3. Transports terrestres

Le contexte économique (Insee première, mai 2013 ; les comptes de la Nation 2012).

Le pouvoir d’achat des ménages se replie fortement (-0,9 % après +0,7 % en 2011) et les ménages réduisent leur consommation (-0,9 % en euros constants), une première depuis 1993. Les achats d’automobile baissent nettement (-7 % après +0,6 % en 2011), les dépenses de services de transport ralentissent (+0,4 % après +2,6 %).

Résultats pour les transports (Medde/CGDD, références, avril 2013 : les comptes transports de 2012, premiers résultats).

On observe une baisse du transport de marchandises et une résistance du transport de voyageurs. La production marchande de services de transport diminue et le secteur des transports perd 5 000 emplois salariés.
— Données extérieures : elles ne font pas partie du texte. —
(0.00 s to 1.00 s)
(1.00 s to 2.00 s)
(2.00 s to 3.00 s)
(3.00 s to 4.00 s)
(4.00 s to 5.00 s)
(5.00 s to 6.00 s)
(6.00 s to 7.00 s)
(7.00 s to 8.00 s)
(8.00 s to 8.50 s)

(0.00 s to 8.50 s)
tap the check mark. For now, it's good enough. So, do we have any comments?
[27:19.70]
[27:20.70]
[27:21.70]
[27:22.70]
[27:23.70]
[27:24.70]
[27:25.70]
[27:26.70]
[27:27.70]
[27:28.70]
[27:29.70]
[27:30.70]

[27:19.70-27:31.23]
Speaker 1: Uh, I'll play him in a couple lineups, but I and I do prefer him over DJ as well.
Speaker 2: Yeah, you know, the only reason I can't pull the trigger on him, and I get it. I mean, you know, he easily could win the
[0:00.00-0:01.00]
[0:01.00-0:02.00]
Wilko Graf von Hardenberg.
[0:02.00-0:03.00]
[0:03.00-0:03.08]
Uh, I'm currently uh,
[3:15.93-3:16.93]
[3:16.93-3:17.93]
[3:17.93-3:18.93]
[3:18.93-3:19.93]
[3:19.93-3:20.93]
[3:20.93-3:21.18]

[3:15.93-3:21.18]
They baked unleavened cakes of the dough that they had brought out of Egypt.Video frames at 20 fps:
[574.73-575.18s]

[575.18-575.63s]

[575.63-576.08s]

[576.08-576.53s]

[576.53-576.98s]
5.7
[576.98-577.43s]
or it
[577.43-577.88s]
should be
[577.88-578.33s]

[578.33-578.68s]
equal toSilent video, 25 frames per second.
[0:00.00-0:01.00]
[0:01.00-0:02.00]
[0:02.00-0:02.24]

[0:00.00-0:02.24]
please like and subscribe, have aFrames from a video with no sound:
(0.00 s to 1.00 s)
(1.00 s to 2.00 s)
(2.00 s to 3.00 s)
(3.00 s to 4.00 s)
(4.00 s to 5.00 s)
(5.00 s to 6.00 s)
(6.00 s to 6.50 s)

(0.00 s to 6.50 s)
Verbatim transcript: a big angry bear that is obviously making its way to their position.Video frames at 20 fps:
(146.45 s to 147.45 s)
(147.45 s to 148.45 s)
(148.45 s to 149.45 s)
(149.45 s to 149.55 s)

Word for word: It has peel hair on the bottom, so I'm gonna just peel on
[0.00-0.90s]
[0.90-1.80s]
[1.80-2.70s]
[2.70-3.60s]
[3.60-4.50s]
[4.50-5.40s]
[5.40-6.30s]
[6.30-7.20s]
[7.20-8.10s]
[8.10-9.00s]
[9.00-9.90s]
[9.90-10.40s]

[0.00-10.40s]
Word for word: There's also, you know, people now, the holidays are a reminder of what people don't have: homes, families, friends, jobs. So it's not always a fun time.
La voiture particulière, qui garde sa place prédominante dans les modes de déplacement (82,7 % du transport de voyageurs) est stable au niveau de 2011, soutenue par la progression du parc de véhicules. La circulation recule sur le réseau national (y compris autoroutes) et progresse sur les réseaux secondaires et urbains. La circulation des véhicules particuliers reste quasiment stable et celle des poids lourds se contracte fortement. Du fait de la diésélisation du parc qui se poursuit, de l’amélioration des performances des véhicules, les consommations unitaires des véhicules particuliers diminuent. L’année 2012 est marquée par un recul quasi historique des immatriculations de véhicules neufs.

Emissions de CO2 des voitures neuves (Ademe, Car labelling 2013)

Pour les véhicules particuliers vendus en 2012, la France est en troisième position en Europe avec 124 g de CO2 par km, derrière le Danemark (117 g) et le Portugal (119 g). L’objectif européen de 130g en 2015 est atteint depuis 2010. En 2012, les véhicules émettant moins de 140 g ont représenté 85 % des ventes. Sur quelques 1,9 millions de véhicules vendus, le diésel représente 72,9 % des ventes (33 % en 1990), l’essence 28,3 %, les motorisations modulables superéthanol-E85 3,8 %, les hybrides 1,4 % et les véhicules tout électrique 0,3 % (deux fois plus en nombre qu’en 2011). Ces résultats français sont largement dus au bonus-malus et la marge de progression reste significative par le poids des véhicules qui a encore augmenté de 5 kg en 2012 pour le diésel et de 6 kg pour l’essence (poids moyen 1 260 g contre 953 en 1990).